As for state election laws, the federal government has been overriding racist suppression of the franchise since the Civil War amendments to the Constitution, and in the Voting Rights Act of 1965, which was gutted by partisan Republican judges. The Journal wants to deflect attention from what is really at work, and drum up support for a fool’s errand.
Here’s another one, titled “About Those 300 Stolen Ballots …,” which has to win some kind of award for far-fetched conclusions based on skimpy anecdotes. The editorial begins by reporting that police in Torrance, California, recovered a bag of stolen mail in the car of a thief. He wasn’t trying to rig the election, just to steal mail.
The Journal strings that tale together with 300 other mail ballots from a Pennsylvania 2020 state Senate election, and 1,400 challenged ballots from a Florida election. Conclusion: The whole system is awash in challenged or misplaced mail ballots.
Therefore: “[W]idespread mail voting and ballot harvesting put enormous slack in the election system, creating room for events that undermine public trust. Keep that in mind when Democrats insist that to save democracy they need to pass H.R.1, which would overrule state laws (even postmark requirements) on mail voting.”
Say what?
But for sheer chutzpah and inversion of reality, this one takes the cake. Written as a comment on President Biden’s January 6 speech, the editorial is titled “Biden on Democracy for Democrats: The President Seems to Think Democracy Is a Partisan Project.”
The editorial begins with the Journal’s signature feint to the center: “One welcome theme was Mr. Biden’s assertion that ‘our democracy held’ last Jan. 6 and is more durable than critics aver. We agree, and this puts him at odds with the current fashion on the intellectual and media left that a coup d’etat is already underway for 2024.”
But the editorial then argues the following:
[W]here Mr. Biden failed, and fatally so as a unifying political project, was the way he conflated the fate of democracy with the electoral fate of Democrats. The most obvious example was his sleight-of-hand association of the Jan. 6 riot with voting-rule changes this year in Georgia and Texas.
“Right now, in state after state, new laws are being written not to protect the vote, but to deny it. Not only to suppress the vote, but to subvert it,” Mr. Biden claimed.

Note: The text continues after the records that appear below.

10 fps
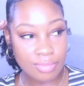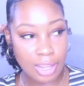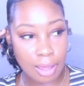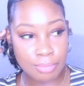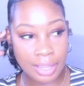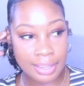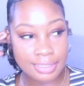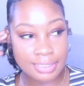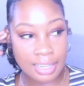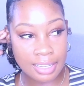I'm
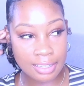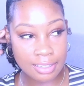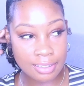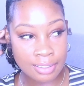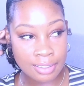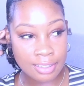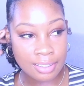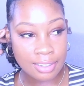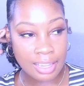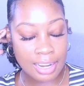like, dang.
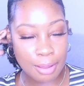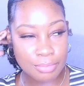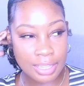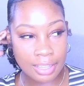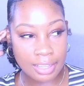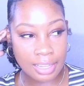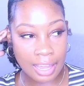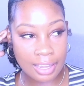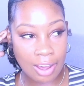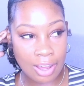And I'm thinking
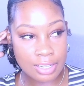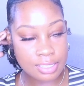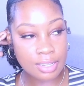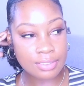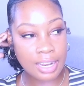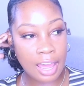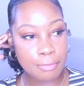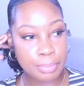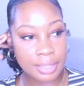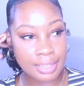like all the stuff that I
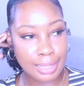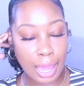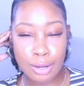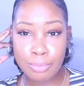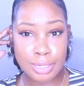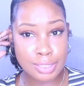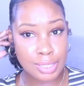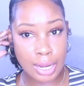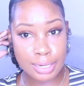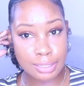have planned, like I don't want to
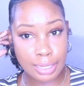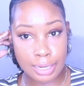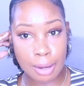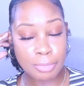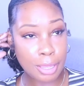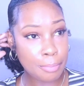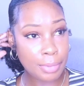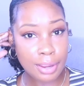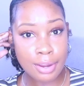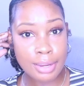start any later. I'm getting
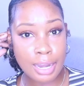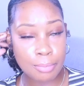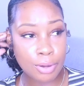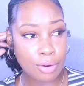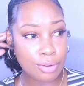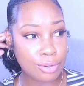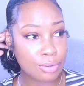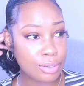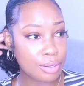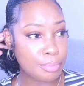married, I'm going
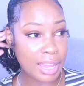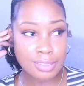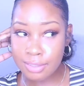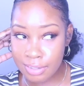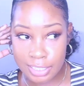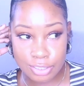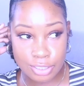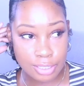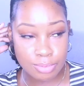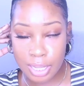on bachelorette
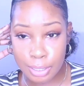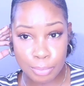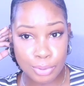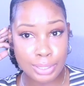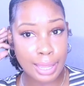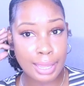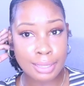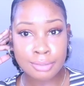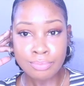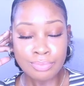trips, honeymoon, like
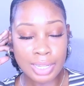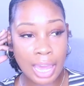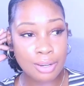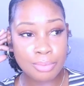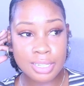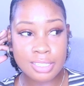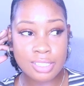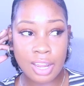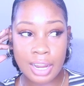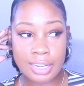I don't want to
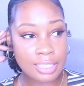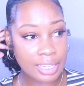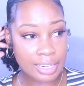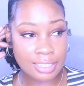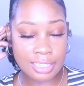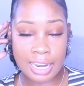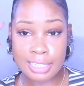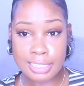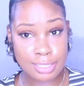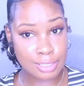start any later than I
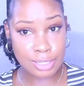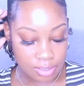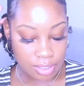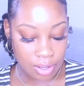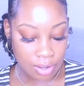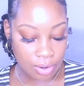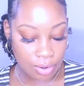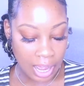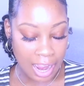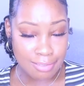need to start. So
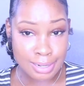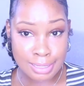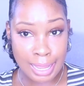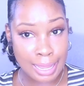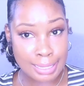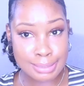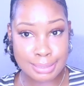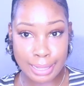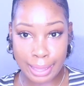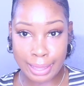I realized
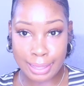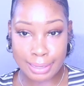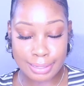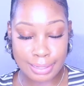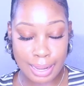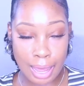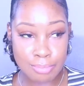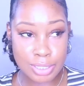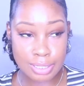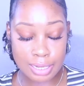that I'm
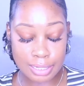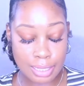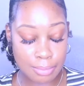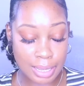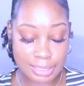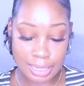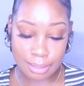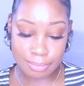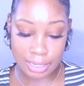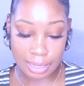just gonna keep my
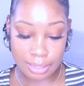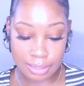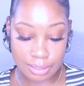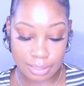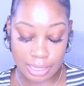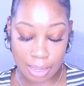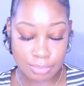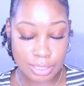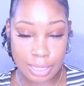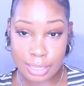same date. I'm
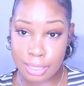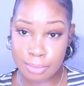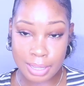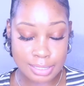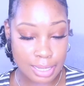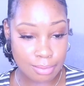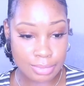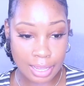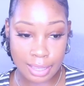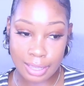just gonna keep my same
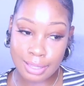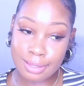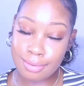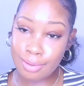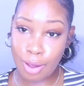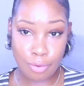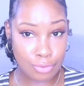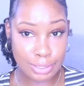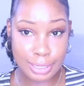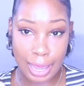day, and
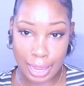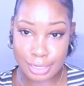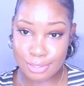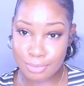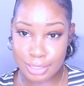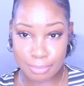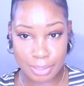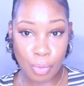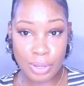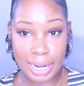hopefully God is with
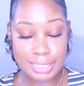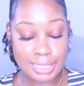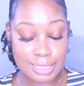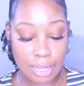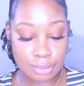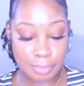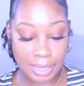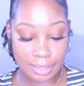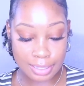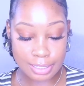me. When I did talk to
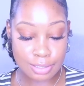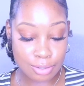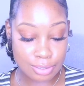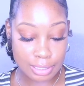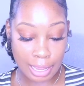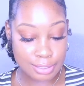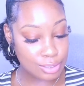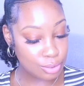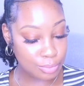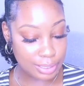my English coach the last
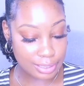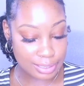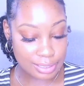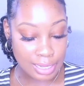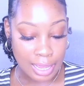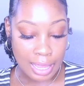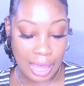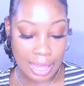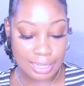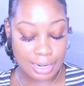2 weeks,
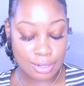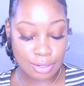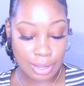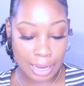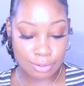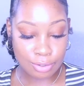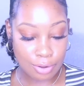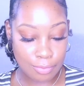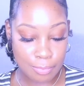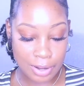I let her know I don't know
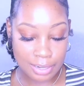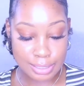if I'm ready.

The very idea that Biden’s job right now is to defend democracy “as a unifying political project” is preposterous, given that all the assaults on democracy are coming from Republicans. Biden’s job is to protect democracy from Republicans, by rolling over them, the same way Lyndon Johnson protected democracy from Southern racists and Lincoln protected democracy from slaveholders.
Then comes the biggest lie of all:
The [voting] changes in these states are restrictive only compared to the wide-open rules that prevailed in the pandemic emergency of 2020. The state changes typically offer more opportunities for early voting and mail-in voting than they did before 2020. Mr. Biden diminishes his defense of democracy by associating it with the partisan electoral priorities of House Democrats.
In philosopher Harry Frankfurt’s classic book On Bullshit, Frankfurt explains that the difference between bullshit and ordinary lying is that the bullshitter is indifferent to truth and believes his own bullshit. Exactly so. Thus, The Wall Street Journal—and Donald Trump.
As well-dressed enablers of fascism, the editorial writers of the Journal have as much blood on their hands as the thugs who stormed the Capitol.